# THE TASK
Transcribe the following records in full, exactly as shown.

[Stored items]
--------------------------------
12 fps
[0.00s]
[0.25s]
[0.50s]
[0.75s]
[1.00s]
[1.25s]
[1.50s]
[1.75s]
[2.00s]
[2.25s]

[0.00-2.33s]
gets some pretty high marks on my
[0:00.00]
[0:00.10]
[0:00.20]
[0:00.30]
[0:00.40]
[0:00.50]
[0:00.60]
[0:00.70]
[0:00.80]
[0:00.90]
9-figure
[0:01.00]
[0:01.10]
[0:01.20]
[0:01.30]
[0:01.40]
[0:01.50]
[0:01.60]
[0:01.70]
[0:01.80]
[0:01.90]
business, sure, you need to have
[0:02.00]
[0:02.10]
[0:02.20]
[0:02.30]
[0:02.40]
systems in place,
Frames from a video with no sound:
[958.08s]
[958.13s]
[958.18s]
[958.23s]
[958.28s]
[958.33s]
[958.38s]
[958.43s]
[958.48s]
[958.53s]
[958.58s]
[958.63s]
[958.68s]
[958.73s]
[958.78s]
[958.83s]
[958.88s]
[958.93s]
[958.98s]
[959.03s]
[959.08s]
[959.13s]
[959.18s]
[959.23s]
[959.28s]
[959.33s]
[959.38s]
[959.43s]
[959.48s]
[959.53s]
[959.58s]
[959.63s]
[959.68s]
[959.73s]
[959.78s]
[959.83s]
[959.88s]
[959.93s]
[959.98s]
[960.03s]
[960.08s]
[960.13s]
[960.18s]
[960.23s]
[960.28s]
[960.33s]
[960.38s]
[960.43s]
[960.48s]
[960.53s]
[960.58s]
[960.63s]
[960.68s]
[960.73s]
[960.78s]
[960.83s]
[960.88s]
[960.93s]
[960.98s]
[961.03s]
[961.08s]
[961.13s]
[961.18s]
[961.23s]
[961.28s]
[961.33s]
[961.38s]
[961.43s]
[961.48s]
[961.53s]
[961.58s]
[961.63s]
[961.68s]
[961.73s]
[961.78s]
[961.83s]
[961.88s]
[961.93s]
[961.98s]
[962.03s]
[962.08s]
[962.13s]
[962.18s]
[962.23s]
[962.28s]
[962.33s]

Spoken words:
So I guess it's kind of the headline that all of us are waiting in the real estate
--------------------------------
# FINISHED EXERCISE
12 fps
[0.00s]
[0.25s]
[0.50s]
[0.75s]
[1.00s]
[1.25s]
[1.50s]
[1.75s]
[2.00s]
[2.25s]

[0.00-2.33s]
gets some pretty high marks on my
[0:00.00]
[0:00.10]
[0:00.20]
[0:00.30]
[0:00.40]
[0:00.50]
[0:00.60]
[0:00.70]
[0:00.80]
[0:00.90]
9-figure
[0:01.00]
[0:01.10]
[0:01.20]
[0:01.30]
[0:01.40]
[0:01.50]
[0:01.60]
[0:01.70]
[0:01.80]
[0:01.90]
business, sure, you need to have
[0:02.00]
[0:02.10]
[0:02.20]
[0:02.30]
[0:02.40]
systems in place,
Frames from a video with no sound:
[958.08s]
[958.13s]
[958.18s]
[958.23s]
[958.28s]
[958.33s]
[958.38s]
[958.43s]
[958.48s]
[958.53s]
[958.58s]
[958.63s]
[958.68s]
[958.73s]
[958.78s]
[958.83s]
[958.88s]
[958.93s]
[958.98s]
[959.03s]
[959.08s]
[959.13s]
[959.18s]
[959.23s]
[959.28s]
[959.33s]
[959.38s]
[959.43s]
[959.48s]
[959.53s]
[959.58s]
[959.63s]
[959.68s]
[959.73s]
[959.78s]
[959.83s]
[959.88s]
[959.93s]
[959.98s]
[960.03s]
[960.08s]
[960.13s]
[960.18s]
[960.23s]
[960.28s]
[960.33s]
[960.38s]
[960.43s]
[960.48s]
[960.53s]
[960.58s]
[960.63s]
[960.68s]
[960.73s]
[960.78s]
[960.83s]
[960.88s]
[960.93s]
[960.98s]
[961.03s]
[961.08s]
[961.13s]
[961.18s]
[961.23s]
[961.28s]
[961.33s]
[961.38s]
[961.43s]
[961.48s]
[961.53s]
[961.58s]
[961.63s]
[961.68s]
[961.73s]
[961.78s]
[961.83s]
[961.88s]
[961.93s]
[961.98s]
[962.03s]
[962.08s]
[962.13s]
[962.18s]
[962.23s]
[962.28s]
[962.33s]

Spoken words:
So I guess it's kind of the headline that all of us are waiting in the real estate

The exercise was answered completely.